Add in the sudden ubiquity of video. Almost a year before the scheduled release of Inside Llewyn Davis, you could watch the trailer on your phone. So began a rollout that will lead to performances at the Golden Globes and the Grammys and finally the Oscars. In September, Burnett and friends—and guest stars such as Joan Baez and Patti Smith—played music from the movie at the Town Hall in Manhattan, in a concert arranged to evoke the legendary concerts where the Columbia Records producer John Hammond presented folk music to city people. The process has come full circle: the movie gives rise to the folk-music sing‑in and soundtrack, which precede the movie in the marketplace, so that the movie is seen to represent a living tradition, not a fictional one.

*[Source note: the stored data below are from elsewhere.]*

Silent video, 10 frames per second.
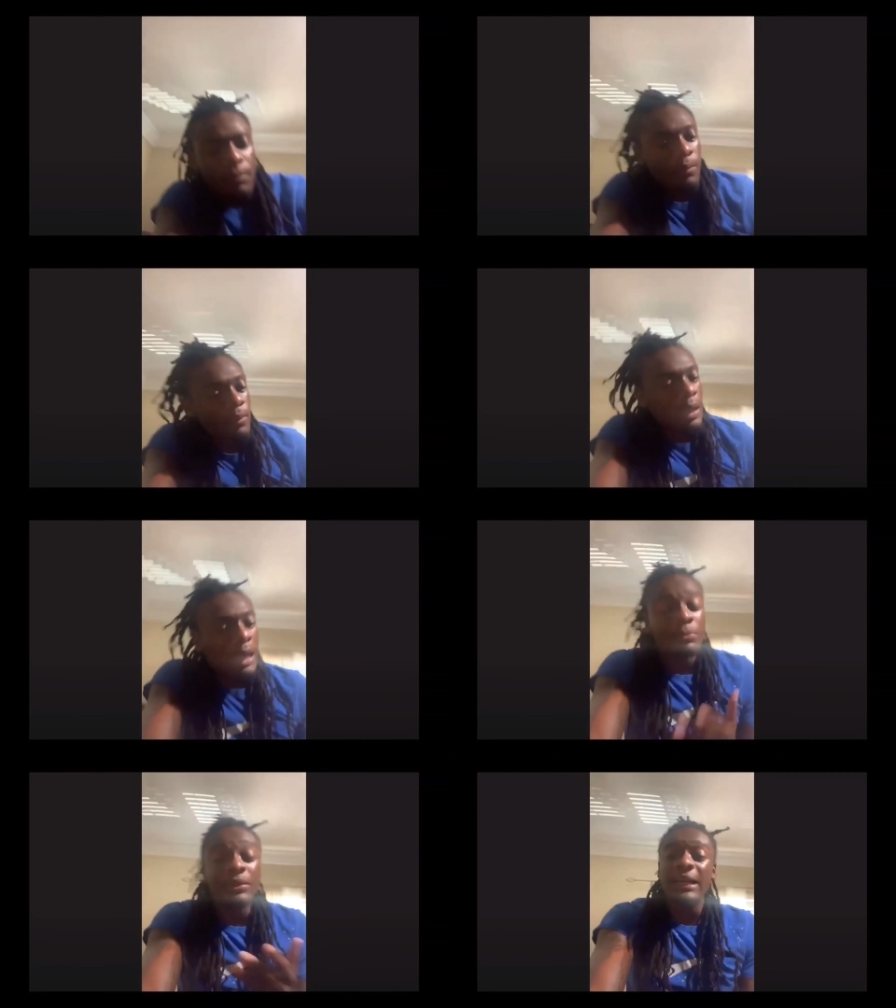I'm
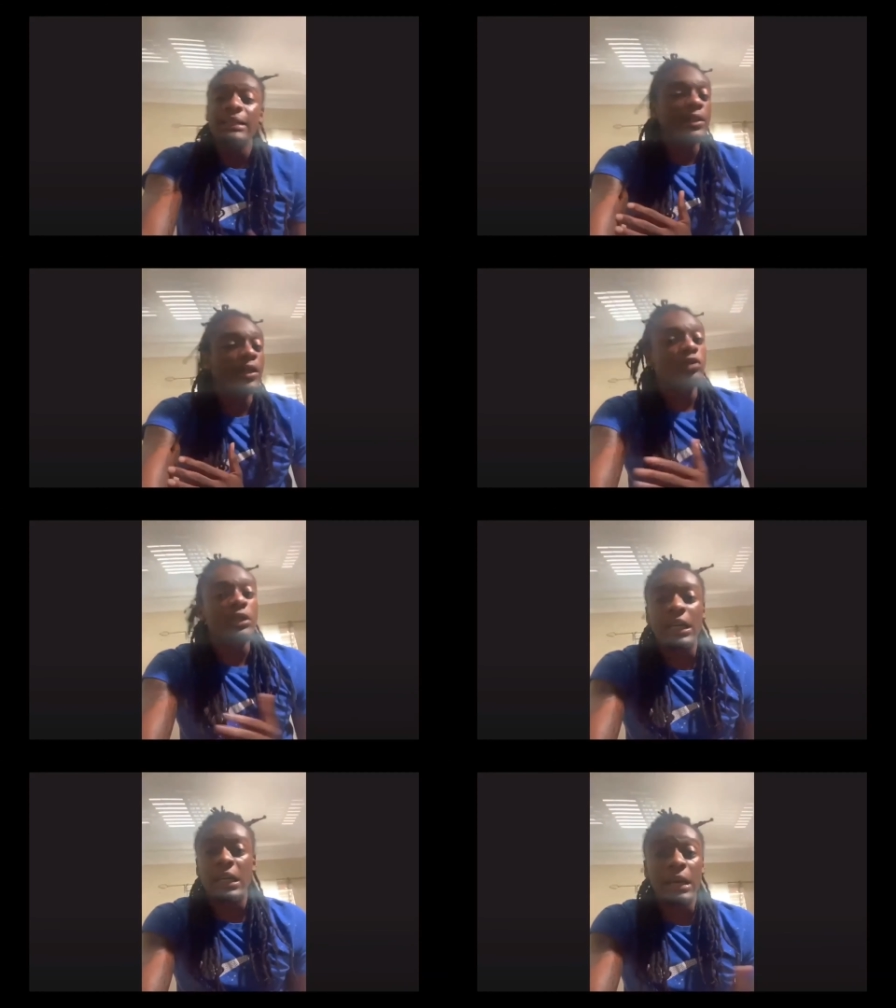texting Coach
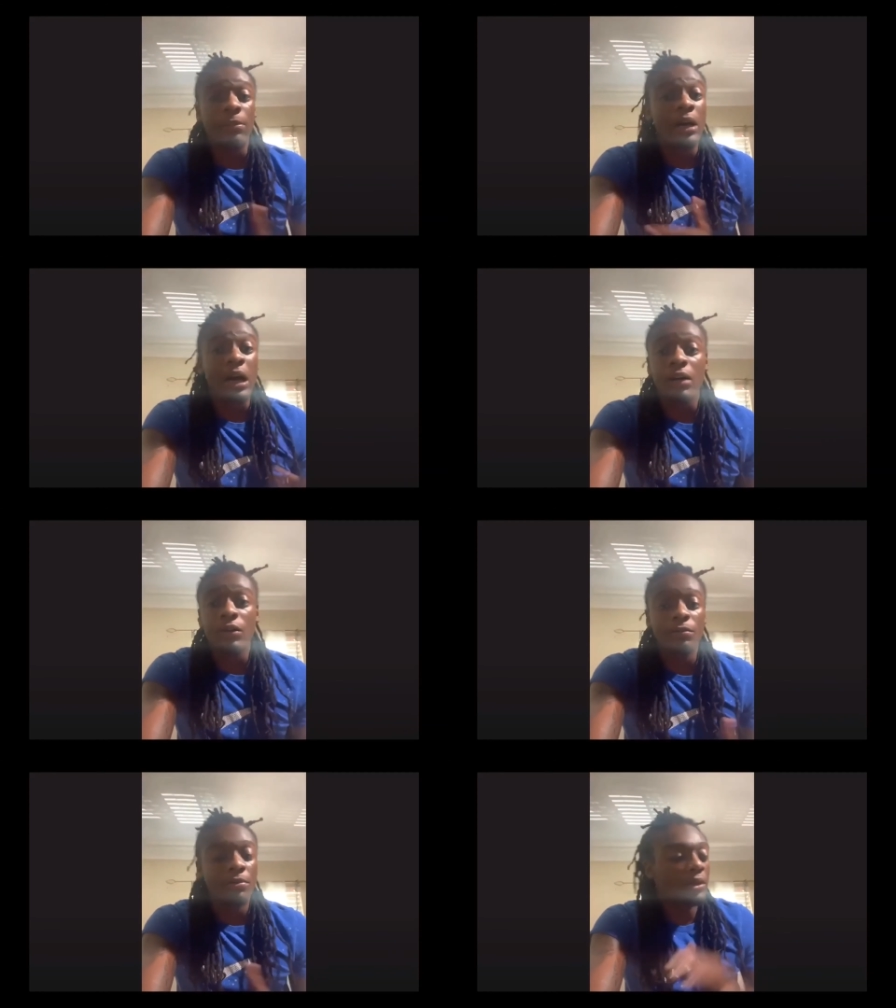Kelly. I'm calling him,
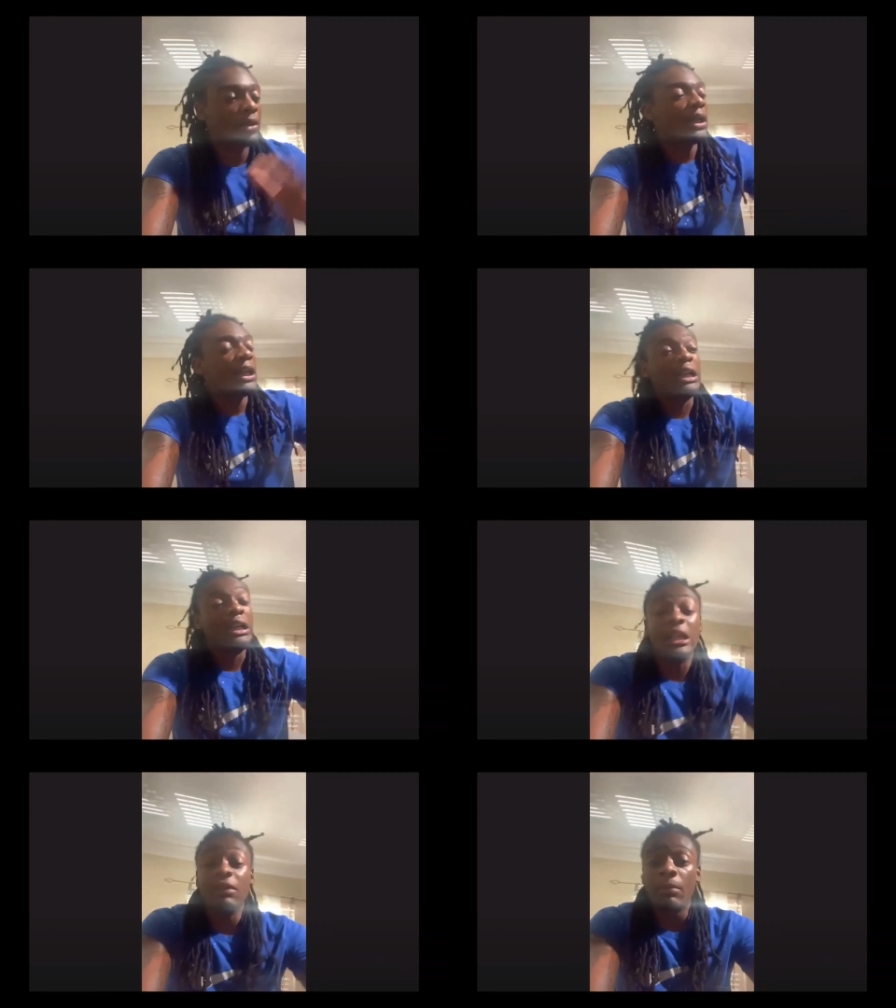bro. He
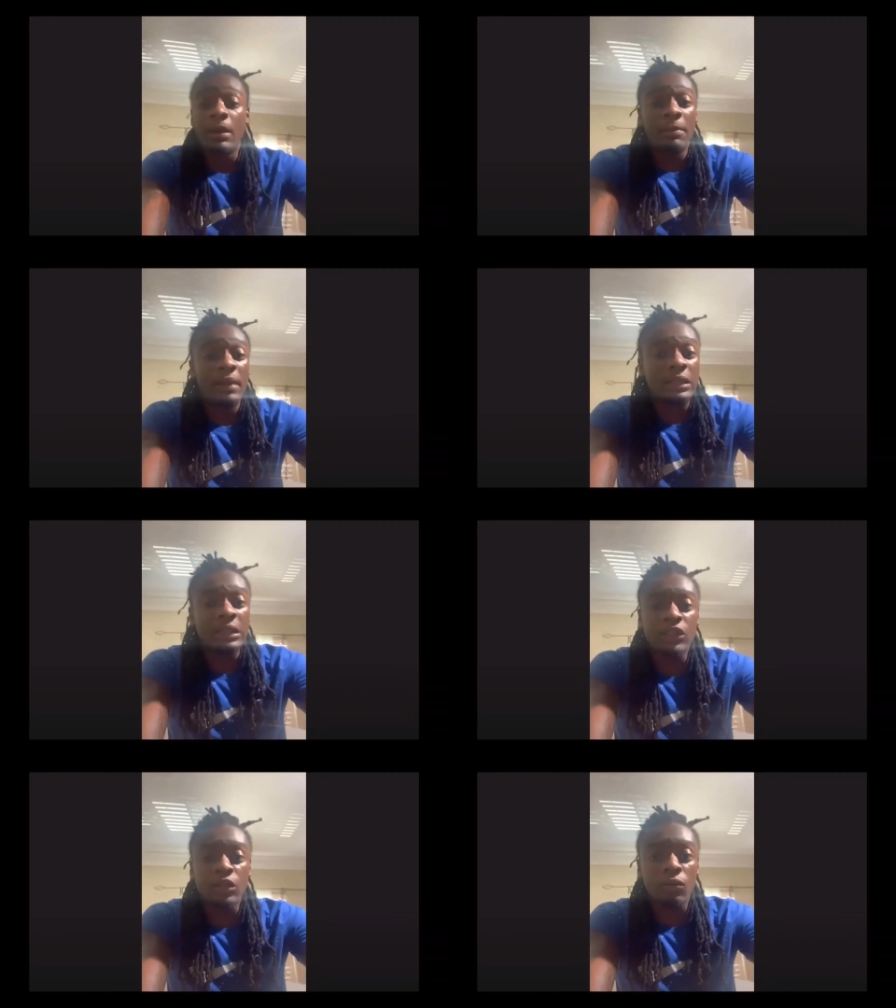leaving my messages
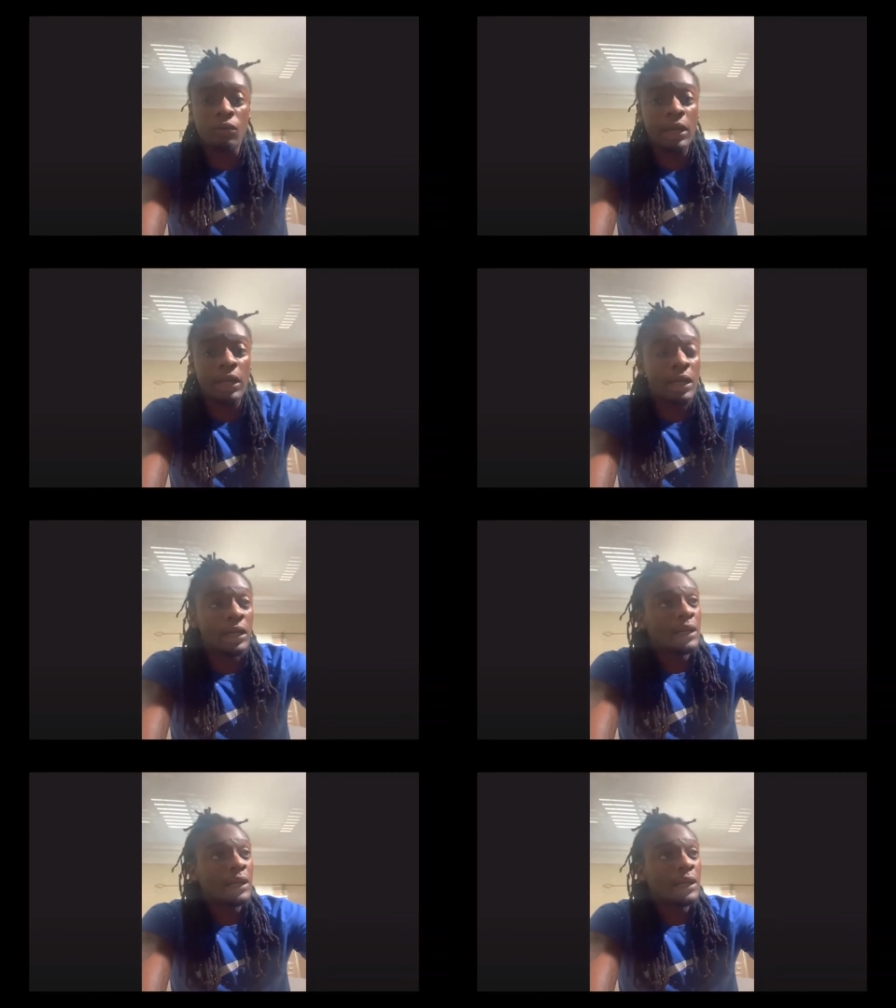on red.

Set out that way, the process seems calculated in the extreme. And yet there is still an essential simplicity to Burnett’s approach: he gets people in the same room to sing songs older than any of them, and makes it sound like a hell of a good time. Sure, Joaquin Phoenix’s version of “I Walk the Line” is inferior to Johnny Cash’s classic Sun recording—but so is anybody’s. To see musicians and actors on mic together in one of Burnett’s concerts is to recognize that those songs are folk music—music that belongs to all of us. Seeing them, hearing them, who wouldn’t want to join in?